France’s highest administrative court has ordered the government to ban fishing in parts of the Atlantic to protect dolphins.
The move by the Council of State, the highest court in state affairs, came days after the oceanographic institute reported that at least 910 dolphins had washed up on France’s Atlantic coast since the start of winter.
In one week, more than 400 marine mammals were found along the coast, an “unprecedented” number, according to a report by the Pelagis Oceanographic Observatory, based in the western city of La Rochelle.
Several environmental NGOs, including Sea Shepherd, have filed a lawsuit against the government over the deaths of dolphins and porpoises. They said it does not do enough to protect endangered species from parts of the Bay of Biscay along the Atlantic coast.
Most of the dolphins found showed injuries consistent with being caught in nets, other fishing gear or boat engines.
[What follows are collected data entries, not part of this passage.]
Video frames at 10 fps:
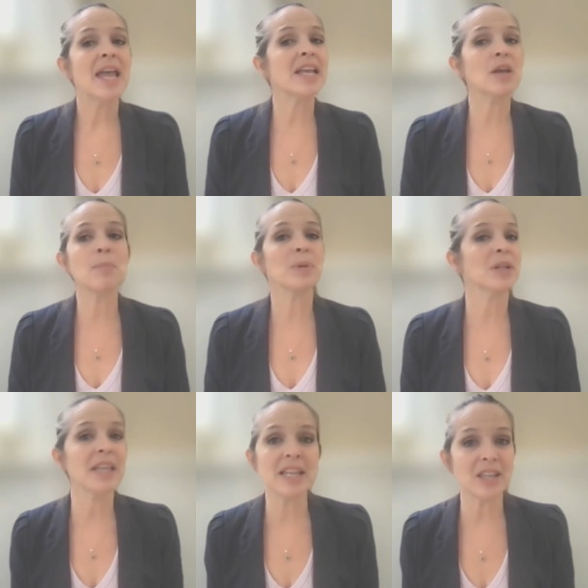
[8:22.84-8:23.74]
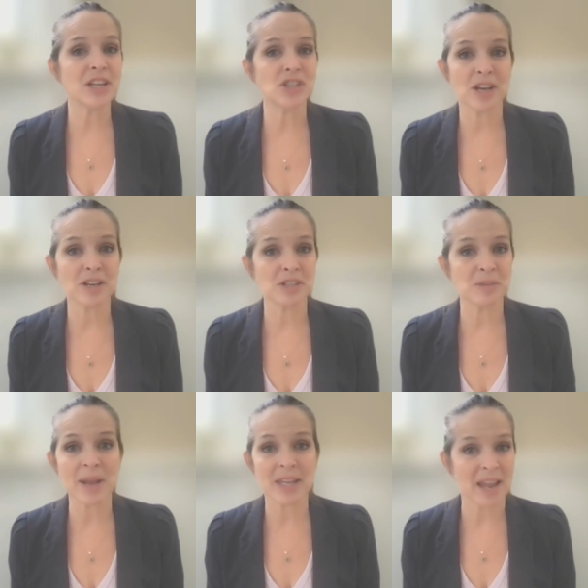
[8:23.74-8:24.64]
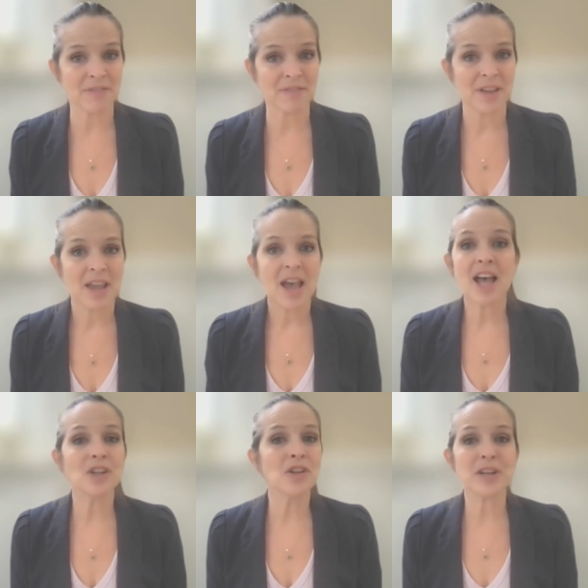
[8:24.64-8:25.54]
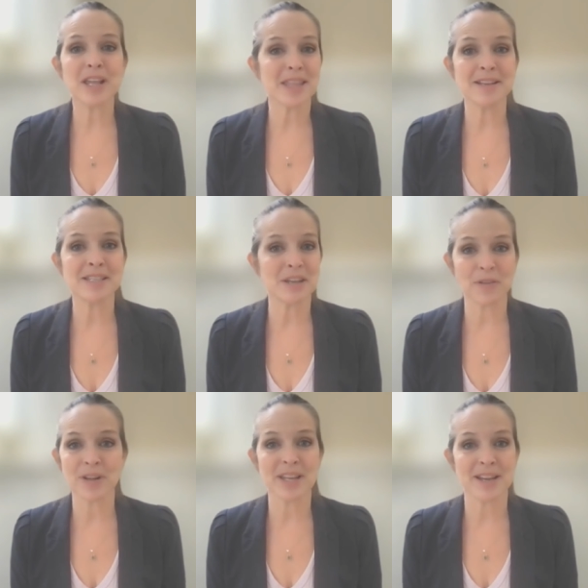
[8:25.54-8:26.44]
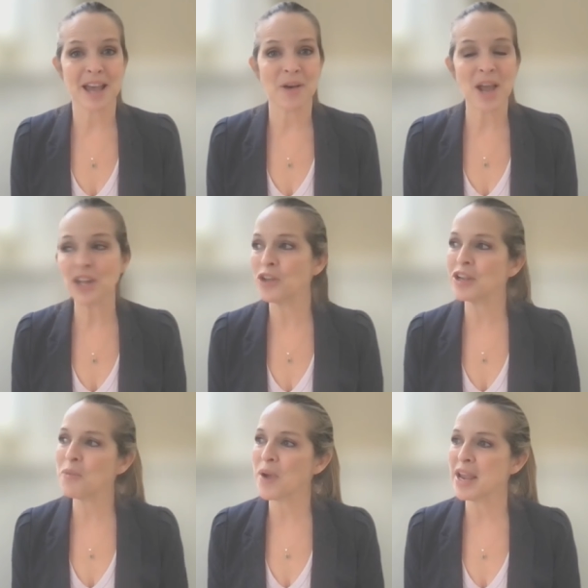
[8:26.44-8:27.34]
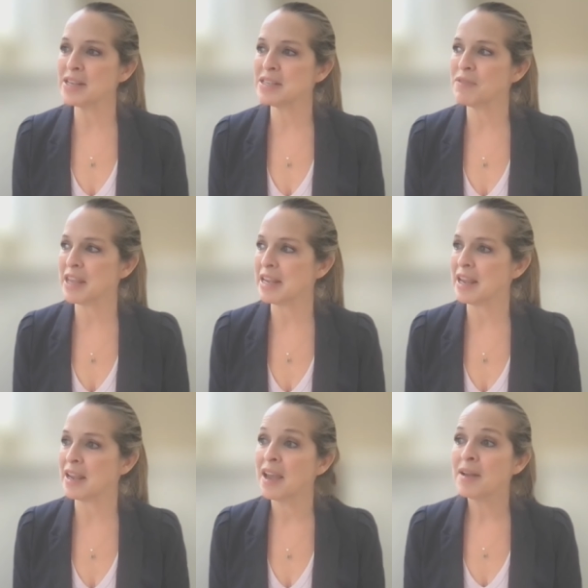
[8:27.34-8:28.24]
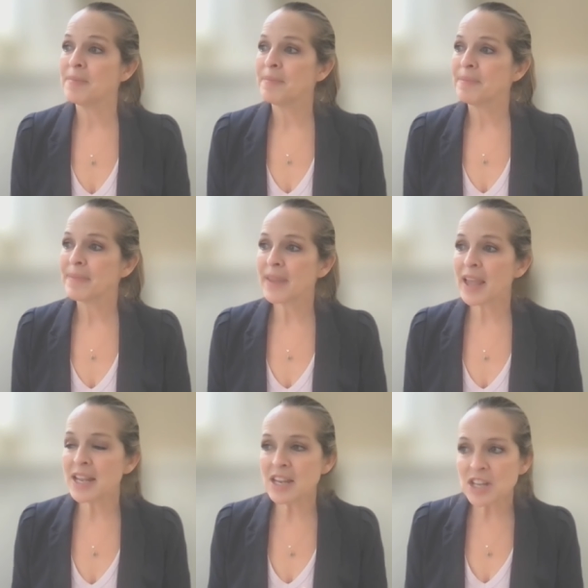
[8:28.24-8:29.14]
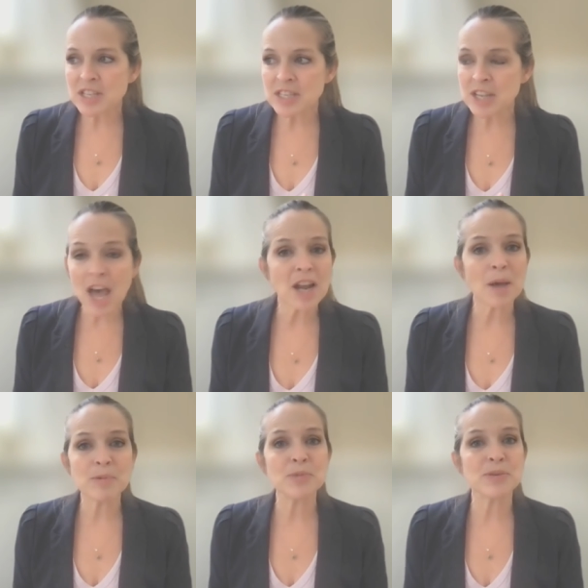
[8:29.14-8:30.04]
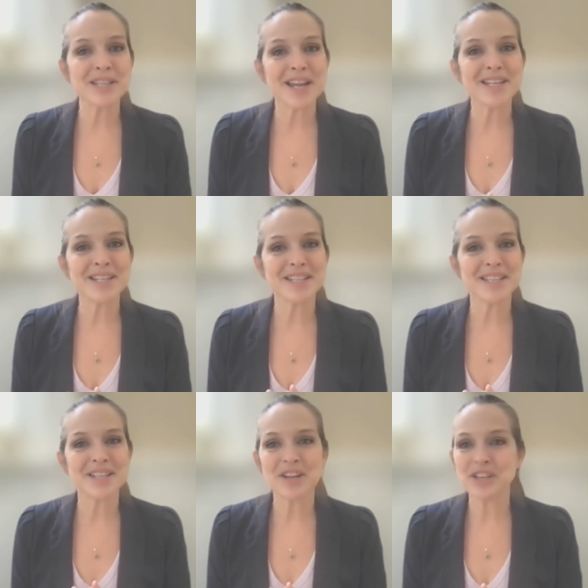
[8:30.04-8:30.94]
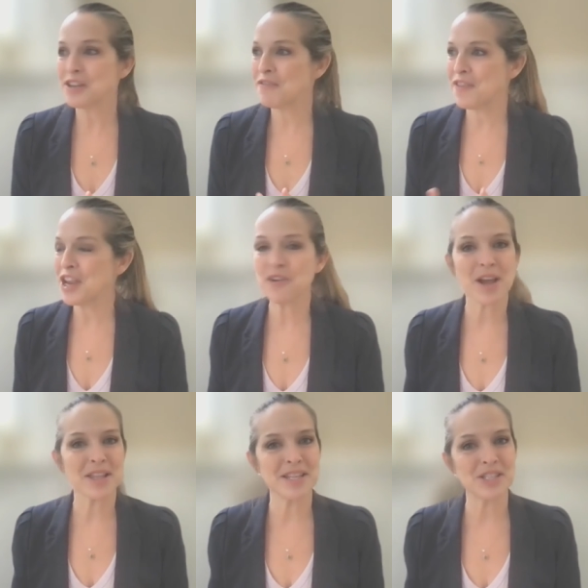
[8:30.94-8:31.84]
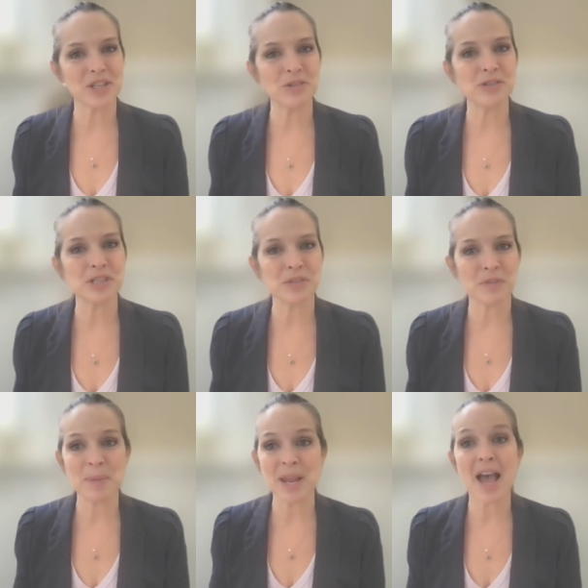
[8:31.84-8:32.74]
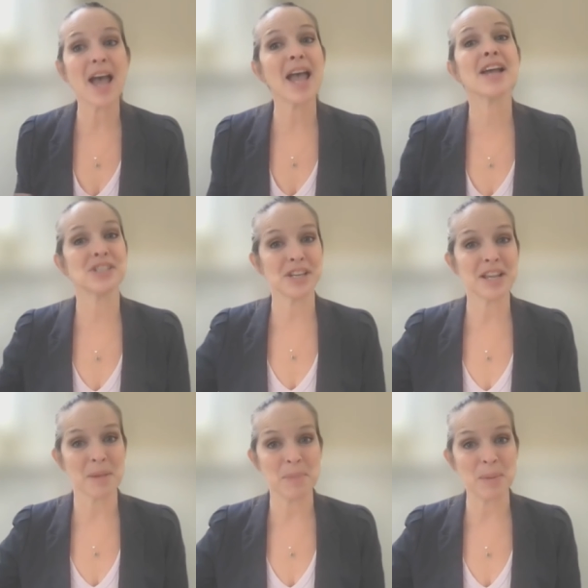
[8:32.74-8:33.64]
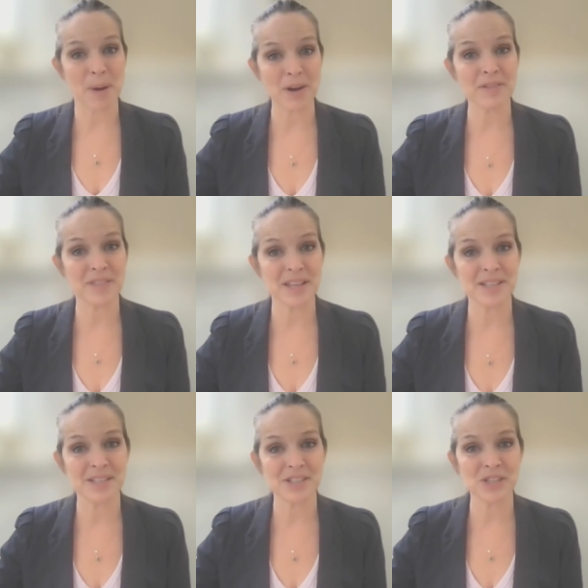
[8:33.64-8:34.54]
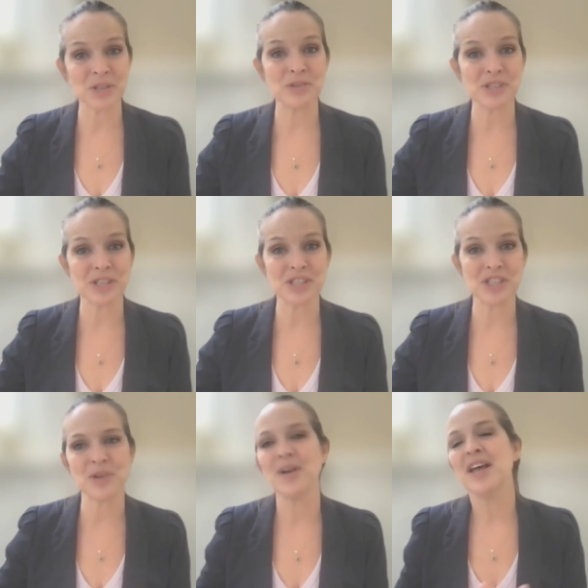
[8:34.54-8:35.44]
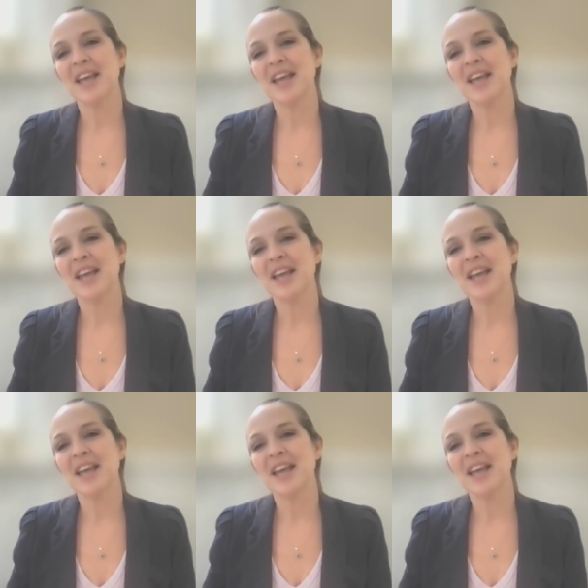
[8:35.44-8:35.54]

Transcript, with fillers: It completely changed my life. I look at things differently now. I look at ways of thinking it's not up to a scientist to figure out these solutions for me. I actually can be part of these solutions too. Mm-hmm.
Many have died in February and March, when dolphins typically approach the coast in search of food and are most likely to come into contact with fishing operations.
The French government has so far refrained from imposing a fishing ban, opting instead for solutions that mitigate the impact of industrial fishing on dolphins, such as on-board cameras or loud sound equipment to scare the dolphins away.
But on Monday, the State Council ruled that “acoustic deterrent” devices on fishing boats “do not guarantee a favorable conservation status for small cetacean species,” including dolphins and porpoises.
Both species are threatened with extinction, “at least regionally,” the report said.
The court gave the government six months to establish no-fishing zones and ordered increased monitoring of dolphin bycatch, which it said was too rough.